Tuesday, March 20, 2012

Association Rules Model for problem

What would be the right design approach for the following problem?

I have a single table called SelectionFactors, which has the following columns and sample data:

ProjectID Factor FactorValue 1000 Countries USA 1000 Countries Canada 1000 Countries France 1000 Languages English 1000 Languages French 1000 Company Type Consulting 1000 Company Type Software 2000 Countries India 2000 Countries China 2000 Countries USA 2000 Languages English 2000 Languages Chinese (Simplified) 2000 Languages Chinese (Traditional) 2000 Languages Spanish 2000 Company Type Retail 2000 Company Type Dairy Products

The problem is to allow a descriptive analysis of the data to find patterns in the users selections. For instance,

if Languages->English is selected, what are the counts of projects for other Factor->Factor Value combinations?
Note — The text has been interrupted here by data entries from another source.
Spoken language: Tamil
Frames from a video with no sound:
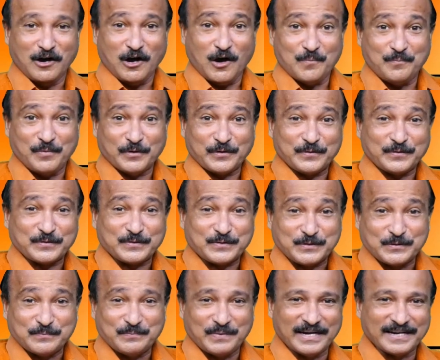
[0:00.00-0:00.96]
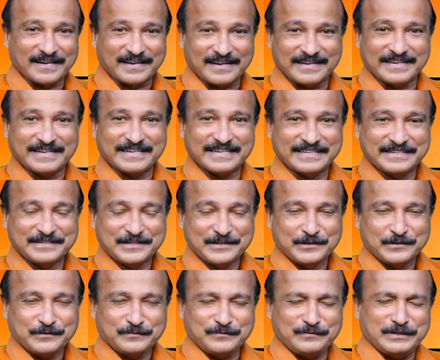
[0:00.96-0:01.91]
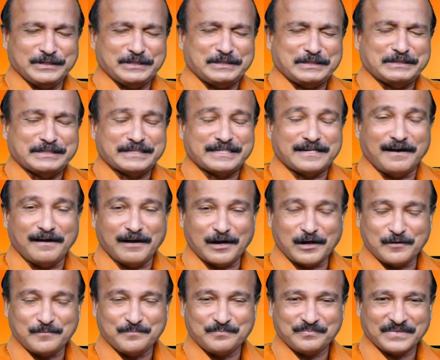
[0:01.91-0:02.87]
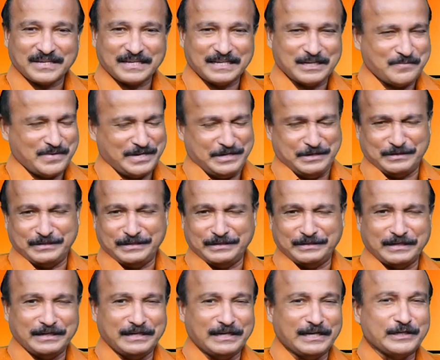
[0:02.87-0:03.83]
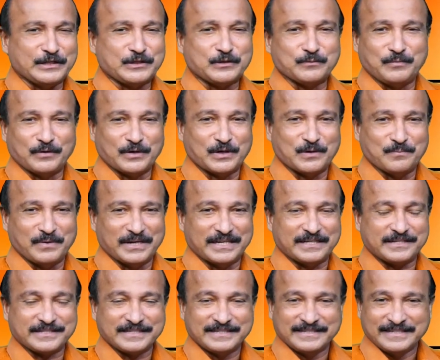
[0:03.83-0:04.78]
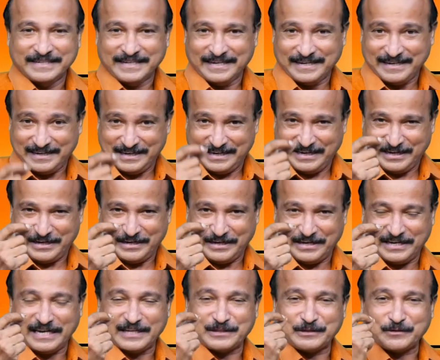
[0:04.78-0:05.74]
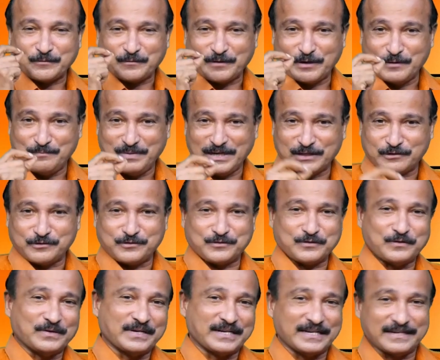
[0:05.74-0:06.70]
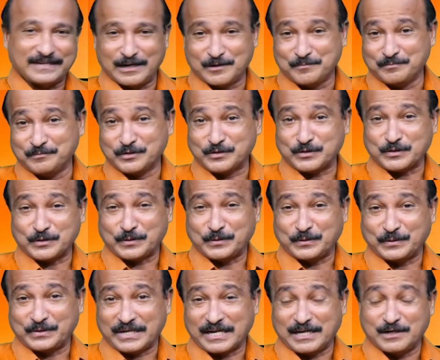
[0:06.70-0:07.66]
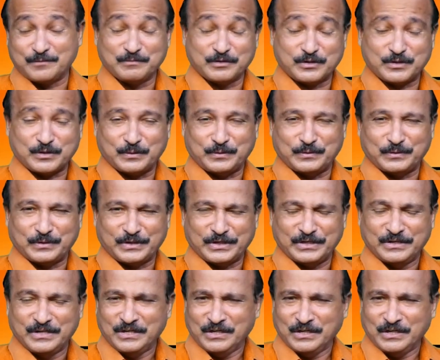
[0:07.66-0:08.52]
அப்போ யோசித்து பாருங்கள் வெகு காலம் நம்ம இருதயத்தை இழைத்து போக பண்ணி இன்னைக்கு கத்தவங்களை பார்த்து சொல்கிறாரு அன்பு சகோதரர் அன்பு சகோதரி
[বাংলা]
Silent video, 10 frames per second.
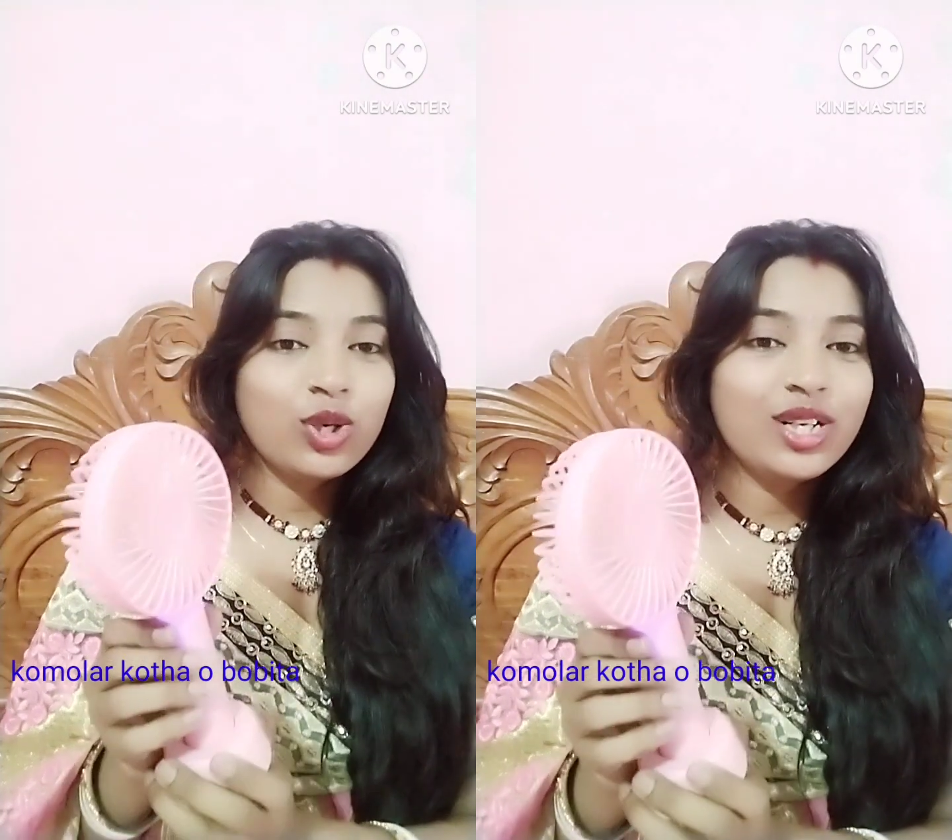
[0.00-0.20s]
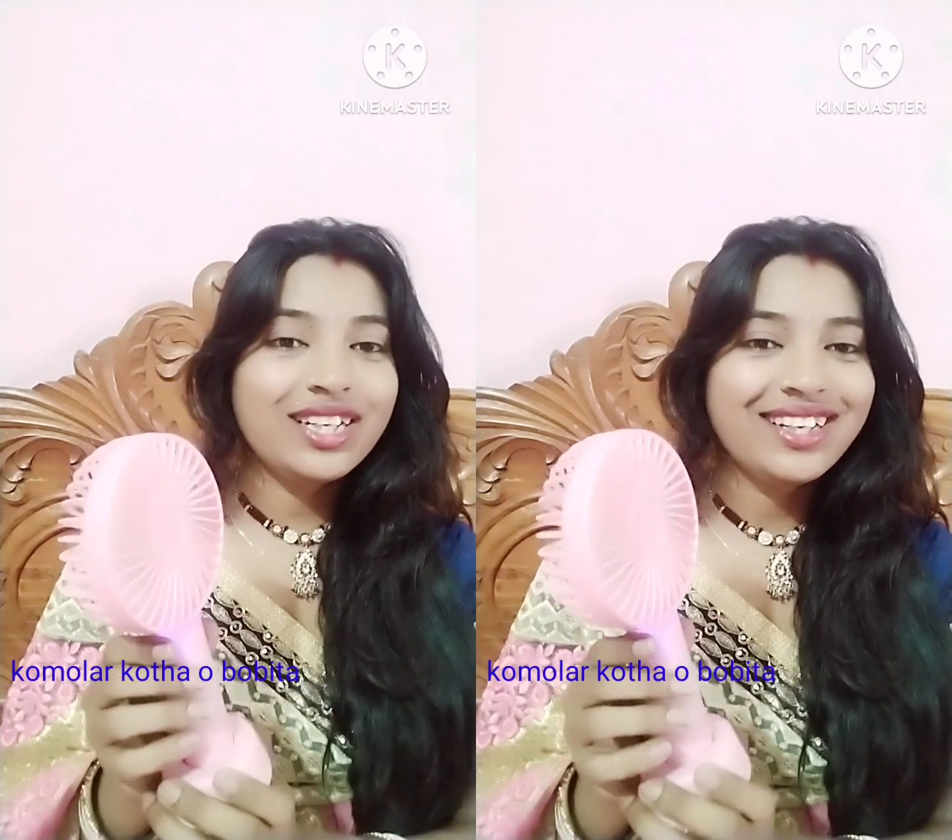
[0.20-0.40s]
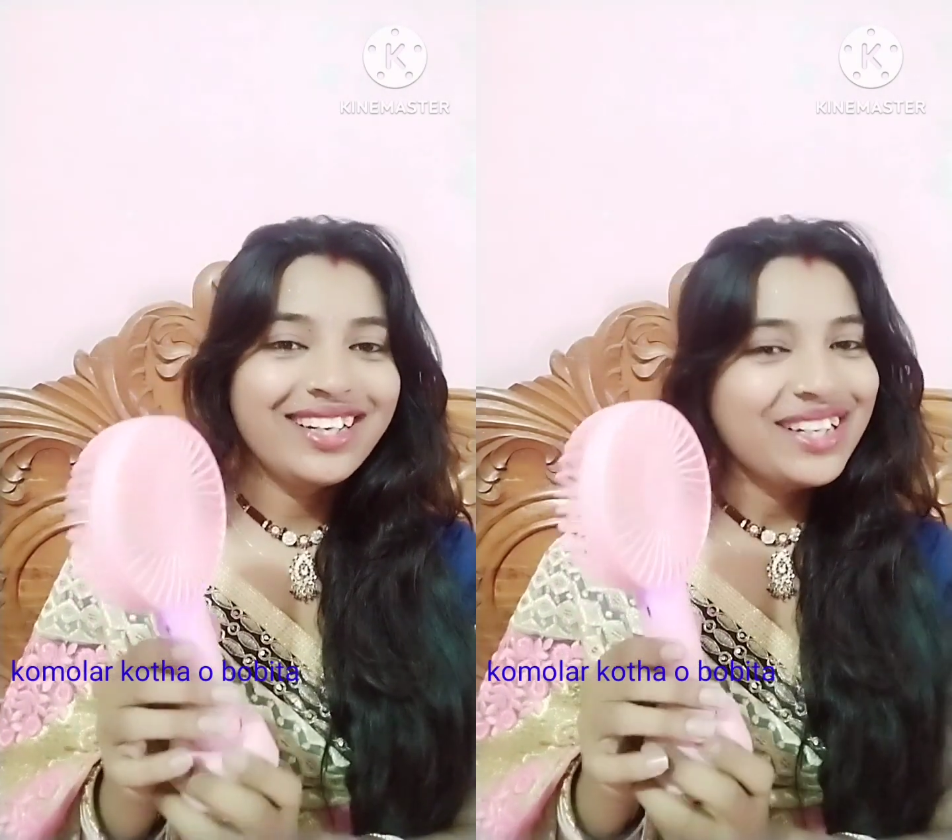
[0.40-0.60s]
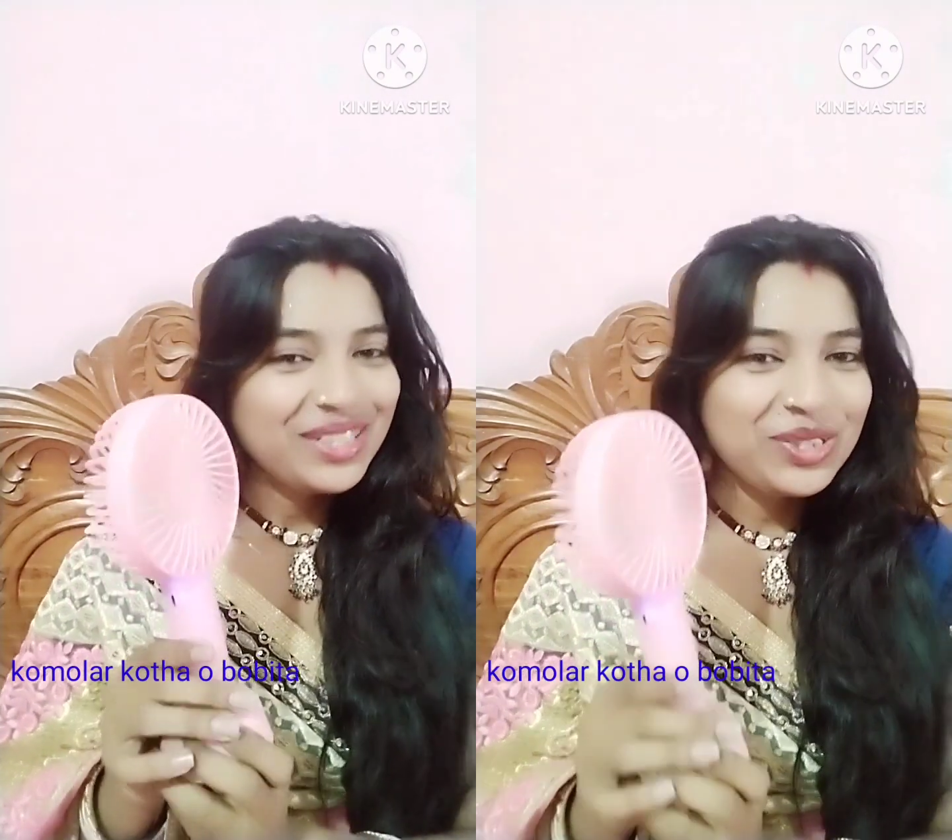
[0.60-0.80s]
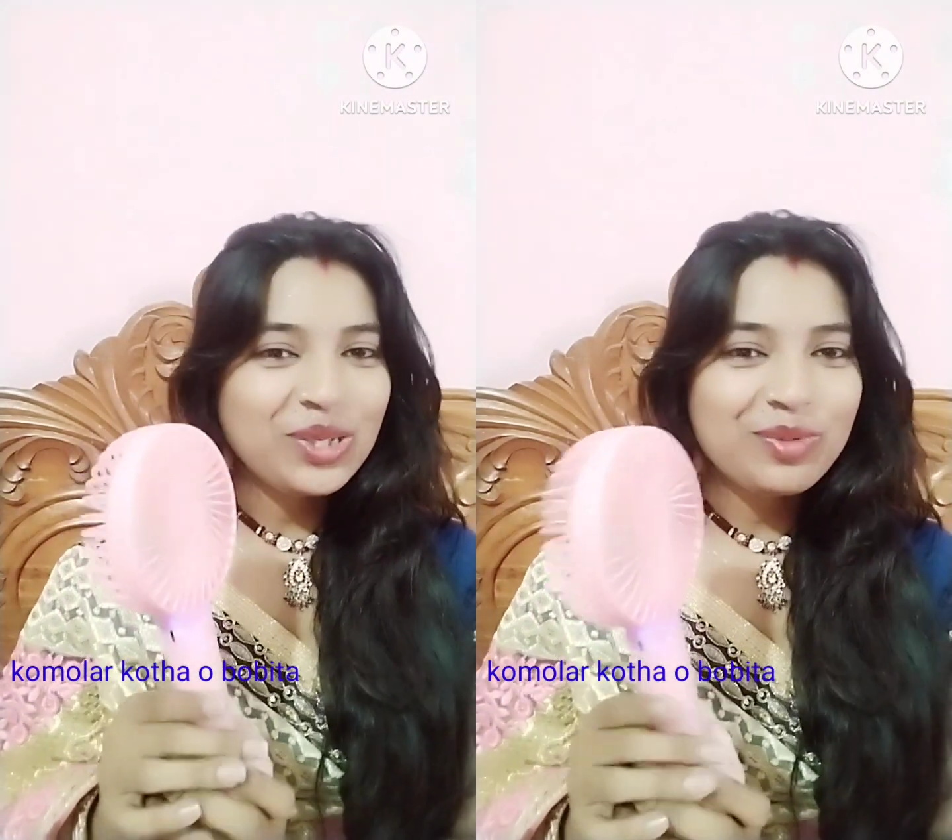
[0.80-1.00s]
করে
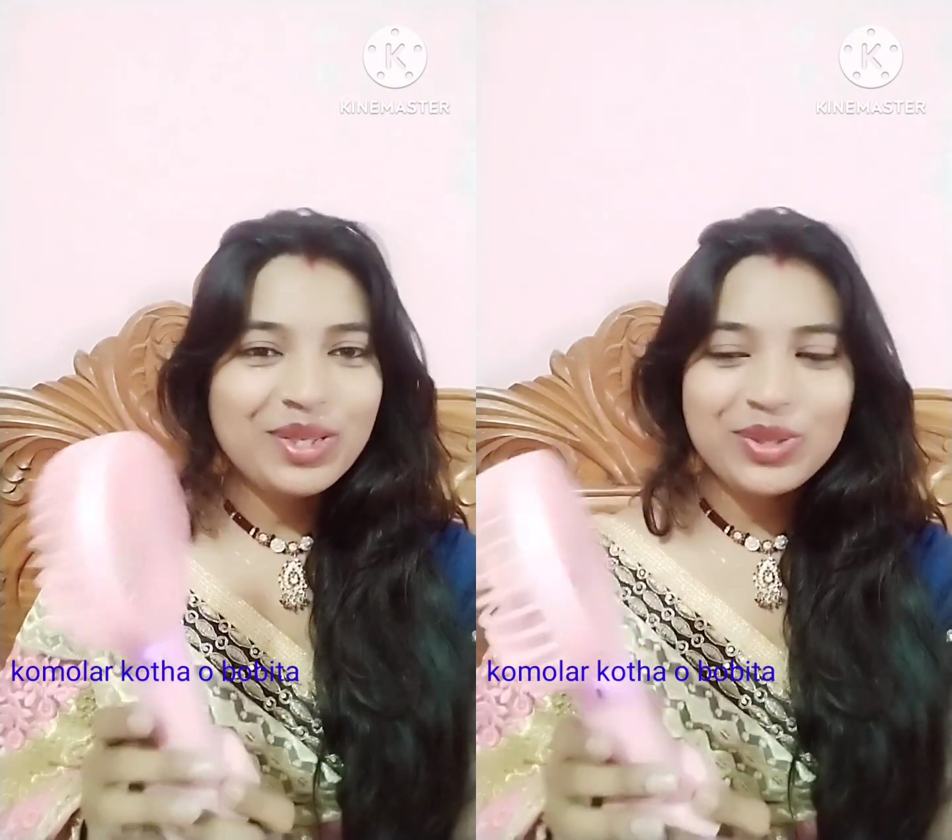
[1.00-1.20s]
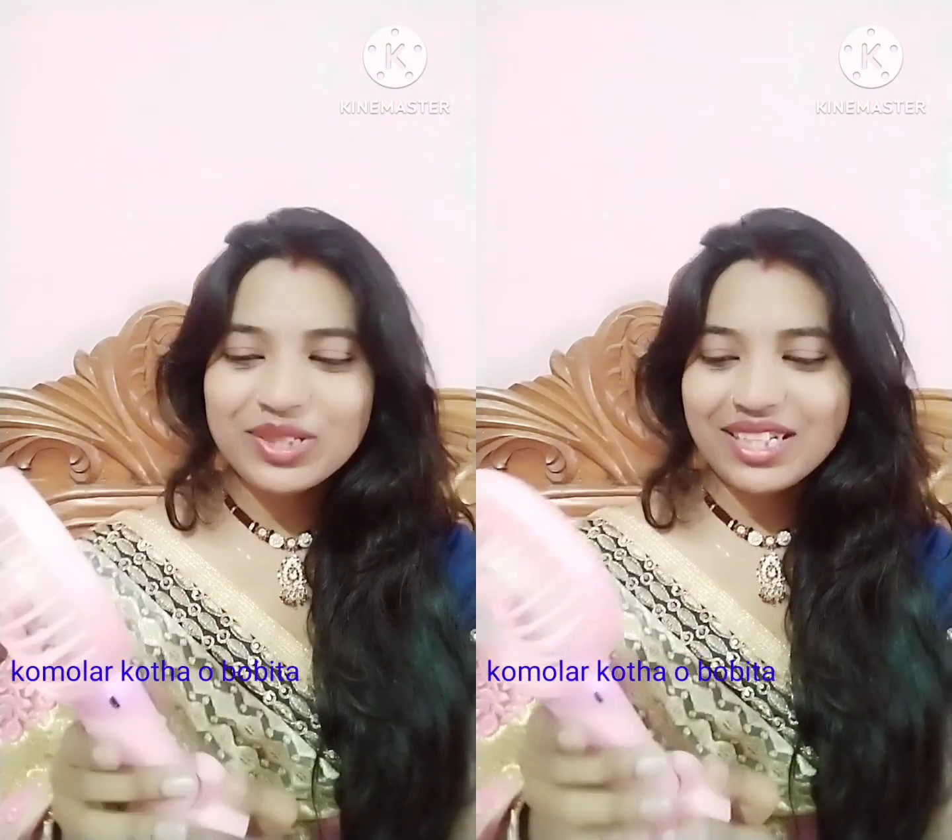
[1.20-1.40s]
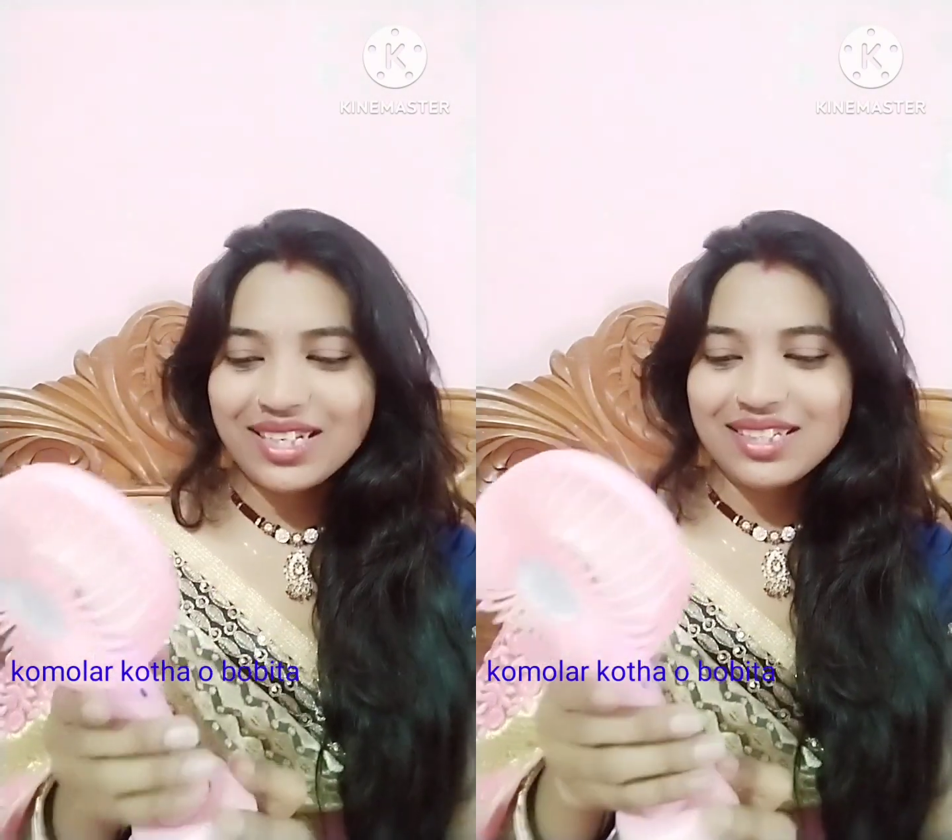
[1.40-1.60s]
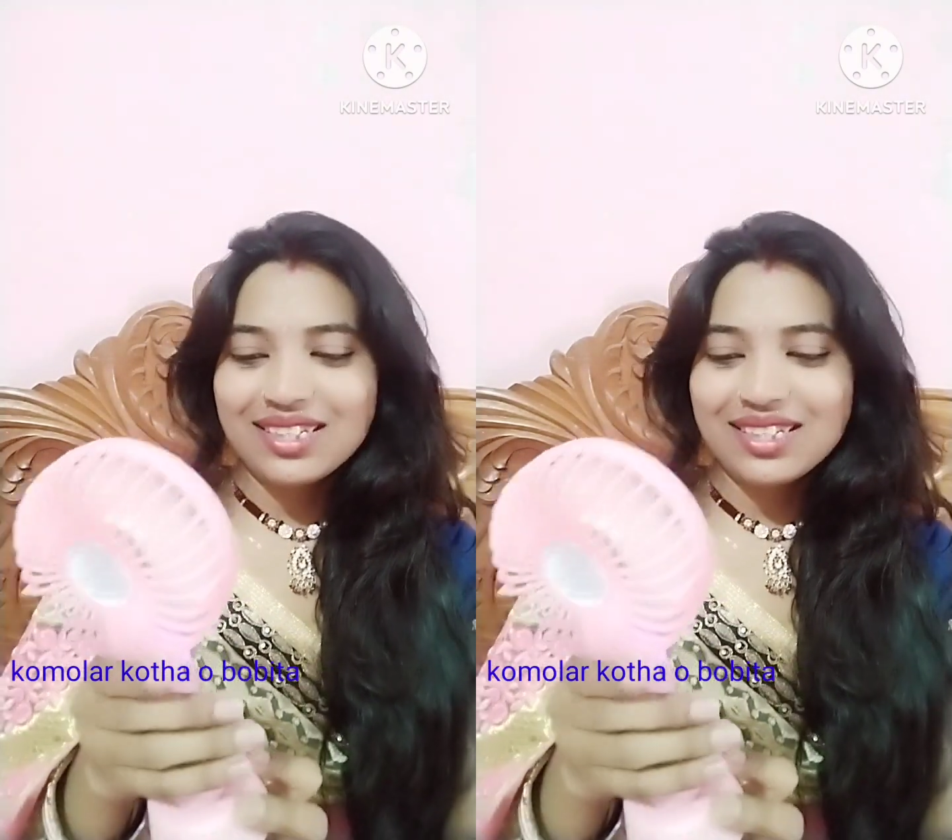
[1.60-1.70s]
তবেই কথা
Countries->USA = 2, Countries->Canada=1, Company Type->Consulting=1 and so on.

Since all the data is in this single table, are both the case and nested tables the same? What are the keys and inputs? I only need a descriptive analysis (no prediction) and ALL possible combinations MUST be part of the results; how should the model be designed?

Thank you,

Anna.

This is a good problem. What you want to do is to create a model with three nested tables all marked predict and input. Event though you want descriptive analysis, you need to mark them "predict" such that rules will be formed (only items marked predict will show on the right hand side of rules).

The way you will create such a model is to use the "Named Query" feature of the data source view(DSV). You can right-click on the DSV and select "New Named Query" to create these.

The named queries you will want to create are these:

Projects: SELECT DISTINCT ProjectID FROM SelectionFactors

Companies: SELECT ProjectID, FactorValue FROM SelectionFactors WHERE Factor='Companies'

Languages: SELECT ProjectID, FactorValue FROM SelectionFactors WHERE Factor='Languages'

Company Type: SELECT ProjectID, FactorValue FROM SelectionFactors WHERE Factor='Company Type'

You will then need to relate the ProjectID in each of the transaction named queries (Companies, etc) to the ProjectID in the Projects named query. The system will prompt you to set ProjectID as the key of the Projects named query . At this point, the named queries are equivalent to tables as far as Analysis Services is concerned.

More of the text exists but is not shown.